Deep Learning Models on Kubernetes with GPUs

发布于 2018/04/27 14:13
字数 1127
阅读 164
收藏 1

Deploying Deep Learning Models on Kubernetes with GPUs

April 19, 2018 by ML Blog Team 

This post is authored by Mathew Salvaris and Fidan Boylu Uz, Senior Data Scientists at Microsoft.

One of the major challenges that data scientists often face is closing the gap between training a deep learning model and deploying it at production scale. Training of these models is a resource intensive task that requires a lot of computational power and is typically done using GPUs. The resource requirement is less of a problem for deployment since inference tends not to pose as heavy a computational burden as training. However, for inference, other goals also become pertinent such as maximizing throughput and minimizing latency. When inference speed is a bottleneck, GPUs show considerable performance gains over CPUs. Coupled with containerized applications and container orchestrators like Kubernetes, it is now possible to go from training to deployment with GPUs faster and more easily while satisfying latency and throughput goals for production grade deployments.

In this tutorial, we provide step-by-step instructions to go from loading a pre-trained Convolutional Neural Network model to creating a containerized web application that is hosted on Kubernetes cluster with GPUs on Azure Container Service (AKS). AKS makes it quick and easy to deploy and manage containerized applications without much expertise in managing Kubernetes environment. It eliminates complexity and operational overhead of maintaining the cluster by provisioning, upgrading, and scaling resources on demand, without taking the applications offline. AKS reduces the cost and complexity of using a Kubernetes cluster by managing the master nodes for which the user does no incur a cost. Azure Container Service has been available for a while and similar approach was provided in aprevious tutorial to deploy a deep learning framework on Marathon cluster with CPUs . In this tutorial, we focus on two of the most popular deep learning frameworks and provide the step-by-step instructions to deploy pre- trained models on Kubernetes cluster with GPUs.

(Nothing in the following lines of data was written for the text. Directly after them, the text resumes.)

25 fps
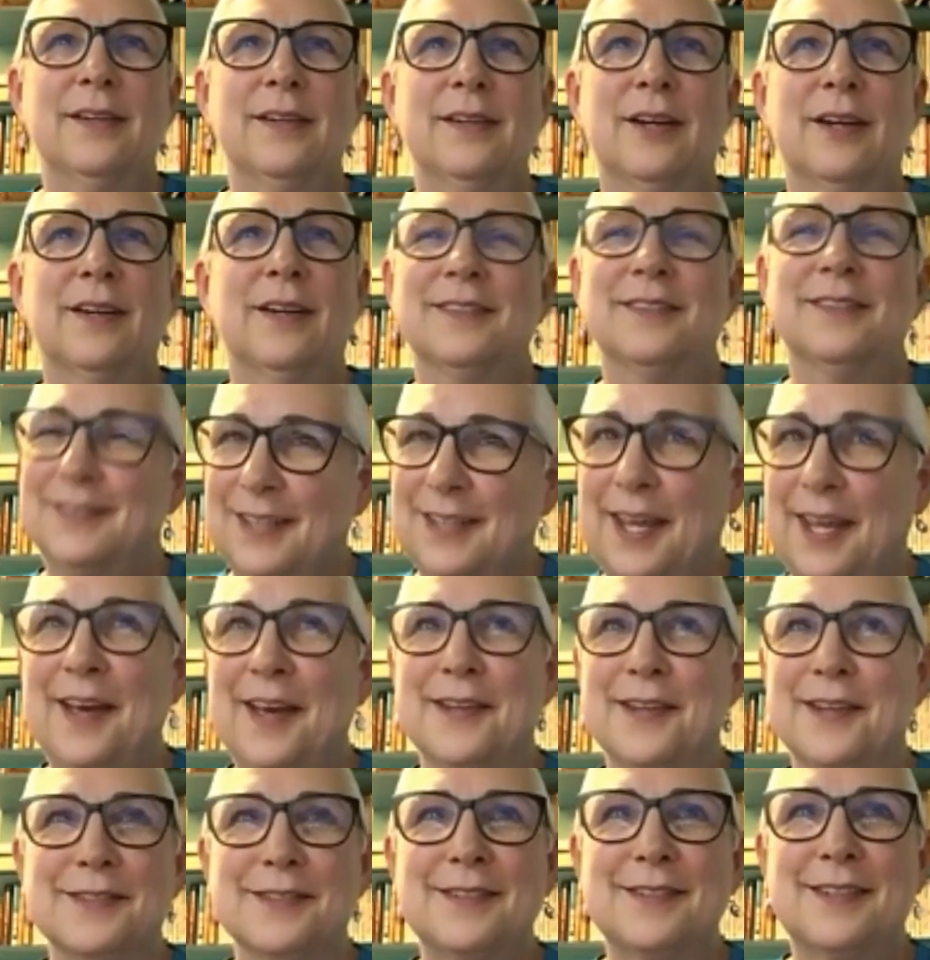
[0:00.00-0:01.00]
Or
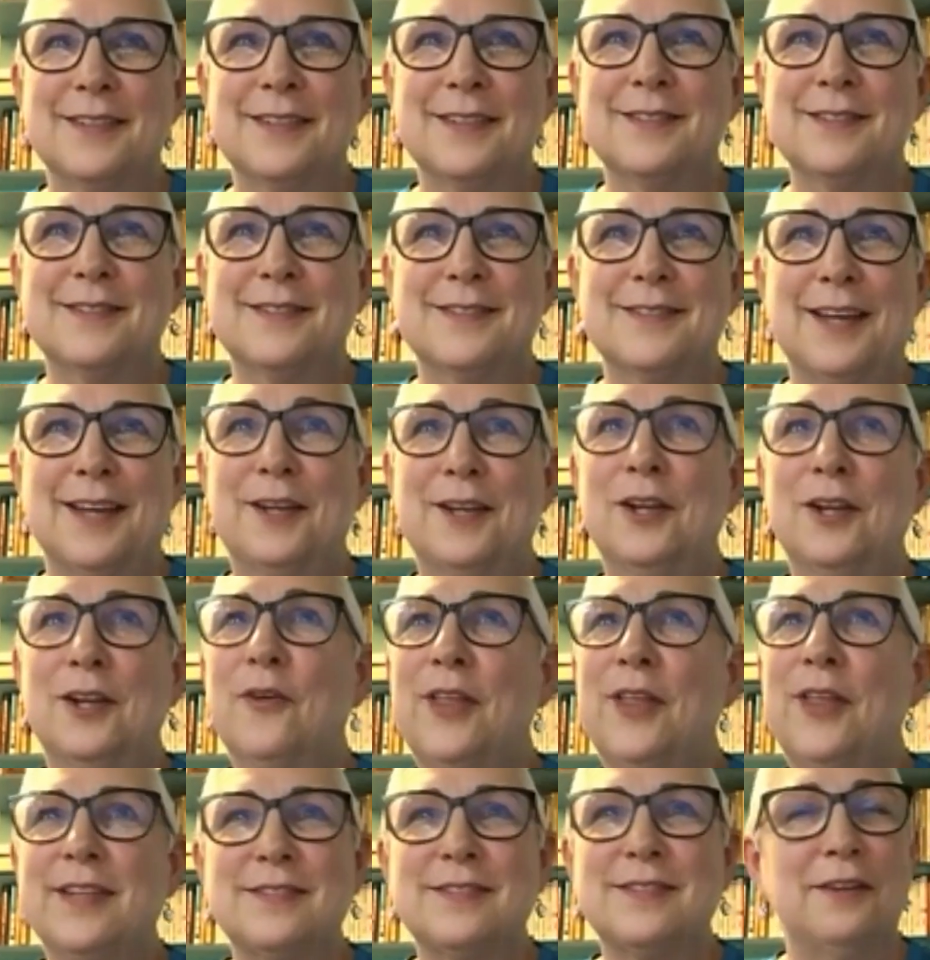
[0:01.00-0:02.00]
yes, because I
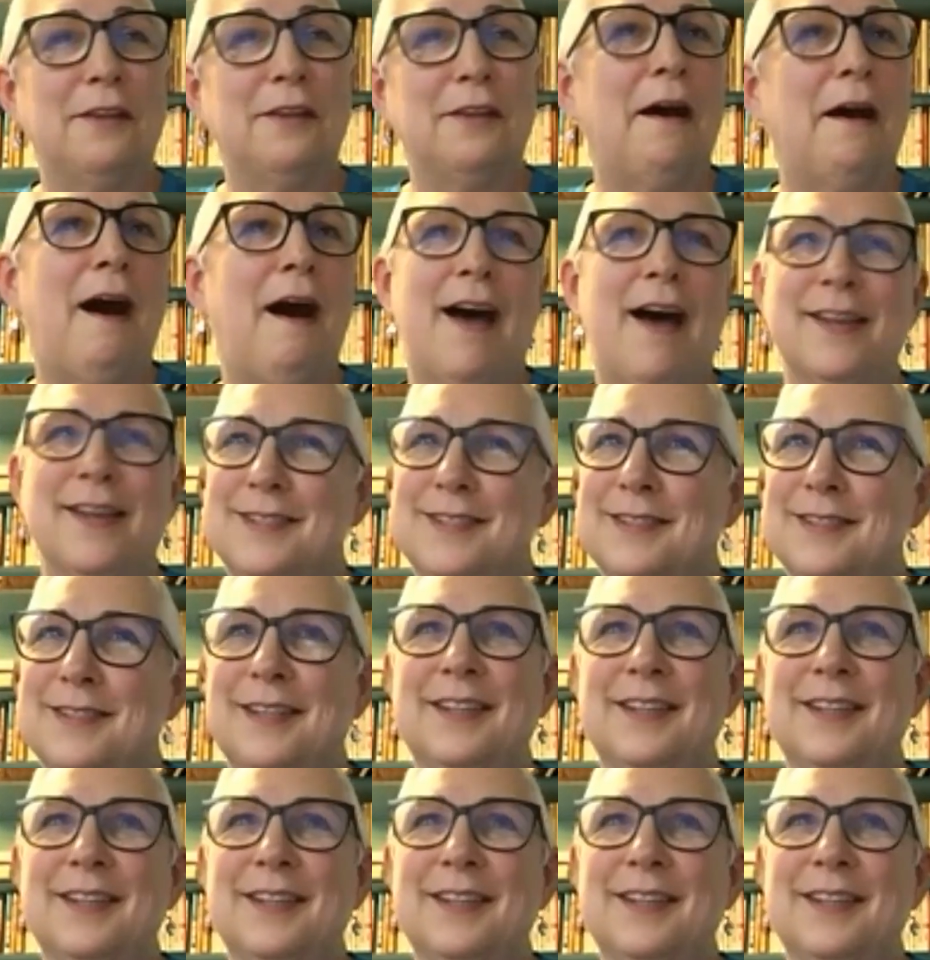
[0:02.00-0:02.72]
know that's a lot.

The tutorial is organized in two parts, one for each deep learning framework, specifically TensorFlow and Keras with TensorFlow backend. Under each framework, there are several notebooks that can be executed to perform the following steps:

  • Develop the model that will be used in the application.
  • Develop the API module that will initialize the model and make predictions.
  • Create Docker image of the application with Flask and Nginx.
  • Test the application locally.
  • Create an AKS cluster with GPUs and deploy the web app.
  • Test the web app hosted on AKS.
  • Perform speed tests to understand latency of the web app.

Below, you will find short descriptions of the steps above.

Develop the Model

As the first step of the tutorial, we load the pre-trained ResNet152 model, pre-process an example image to the required format and call the model to find the top predictions. The code developed in this step will be used in the next step when we develop the API module that initializes the model and makes predictions.

Develop the API

In this step, we develop the API that will call the model. This driver module initializes the model, transforms the input so that it is in the appropriate format and defines the scoring method that will produce the predictions. The API will expect the input to be in JSON format. Once a request is received, the API will convert the JSON encoded request into the image format. The first function of the API loads the model and returns a scoring function. The second function processes the images and uses the first function to score them.

Create Docker Image

In this step, we create the Docker image that has three main parts, the web application, the pretrained model and the driver module for executing the model based on the requests made to the web application. The Docker image is based on a Nvidia image to which we only add the necessary Python dependencies and install the deep learning framework to keep the image as lightweight as possible. The Flask web app will be running on the default port 80 which is exposed on the docker image and Nginx is used to create a proxy from port 80 to port 5000. Once the container is built, we push it to a public Docker hub account for AKS cluster to pull it in later steps.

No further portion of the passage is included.